I blame my melancholic tastes on the music that I grew up hearing at shul. Specifically, that which I heard during the High Holidays. Long after leaving the building, I’d hum those tunes. So full of yearning and emotion.
Different shuls do music differently, as I would discover when we moved – a fact that Geraldine Auerbach’s From Our Lips festival of synagogue music is currently celebrating. But it’s said that our most formative years for acquiring music taste are in our childhood, and I spent plenty of mine at West London Synagogue and Edgware District Reform, with its lush four-part choir and organ. And while the Beatles, the Beach Boys and Abba made their way onto my parents’ stereo, among the most memorable musical moments of my childhood were the deeply moving and spiritual services we attended.
Malcolm Singer, a conductor and composition teacher, tells me he always asks his students about the earliest sounds that they recall and encourages them to think about whether that’s influencing the music they’re writing. “For most of us, music is in our psyche, because we grew up with that. Someone who grew up in the church has very different kinds of early experiences from someone who grew up in a synagogue. There is something very different about the kind of chanting we have in synagogue, and we have Jewish modes, which have this melancholic flavour to them to some extent.”
Most of what is sung in British Ashkenazi synagogues is eastern European, and that flavour, Singer says, is “very distinctive and stays with us”. He adds, “I don’t doubt for a moment that many people will find some of our chanting melancholic and it’s partly to do with the falling intervals that we use.”
This scale, or modes, used in Jewish music, is what gives way to my interpretation of “melancholic” and “contemplative”. And it is, of course, entirely subjective.
But there is also, says renowned klezmer musician Frank London, great joy and festivity as well as mourning. “It’s a very deep, rich tradition, like all world music traditions.” The question, he says, is how the music expresses that and how that is unique among other musical traditions.
When we are talking about Yiddish, or Ashkenazi, music, which includes klezmer, London says a lot of it has “historically carried with it the memories of a world that is gone: pre-Holocaust, pre-pogrom east Europe, shtetl existence — and it evokes that just because that’s where it came from”. And this, he agrees, can lead to a sense of melancholy. “Part of the power of this music is that it makes us think and feel about a time long gone.”

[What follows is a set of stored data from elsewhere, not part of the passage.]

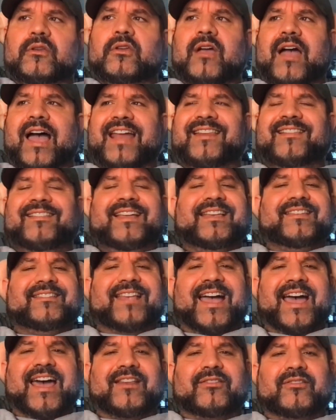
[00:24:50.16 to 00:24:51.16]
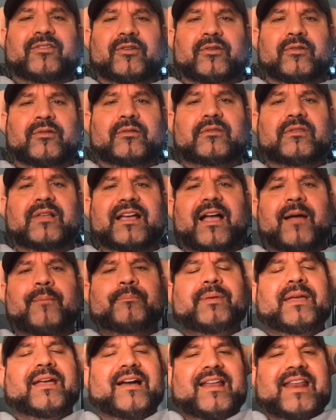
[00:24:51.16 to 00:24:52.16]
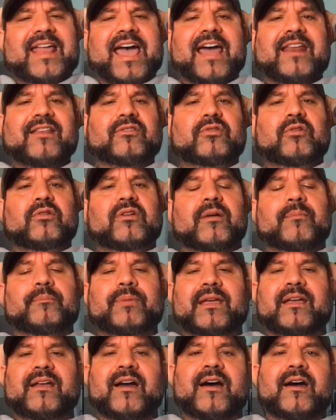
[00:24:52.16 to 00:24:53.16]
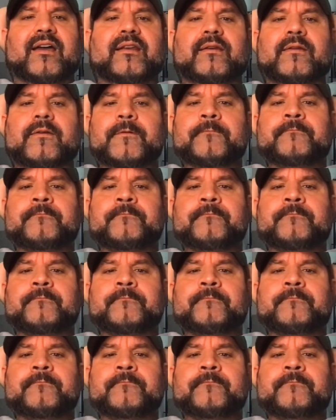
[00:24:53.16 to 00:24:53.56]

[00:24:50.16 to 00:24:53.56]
didn't like his attitude. Like, I'm big on attitude. I'm big on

And the fact that the music not only doesn’t follow the Western major and minor scales that people are used to, but also mixes them up, adds to the effect. “It throws off our sensibility from the happy major and the sad minor – it’s got elements of both, which one could say leads to melancholy but also great joy at the same time, and that’s another one of the powers of this music.”
My children attend services at Alyth shul, where they hear something quite different. They hear recent Israeli and American music, sometimes featuring guitar, which gives it a lighter vibe. Perhaps saccharine pop is fated to soundtrack our journeys for years to come.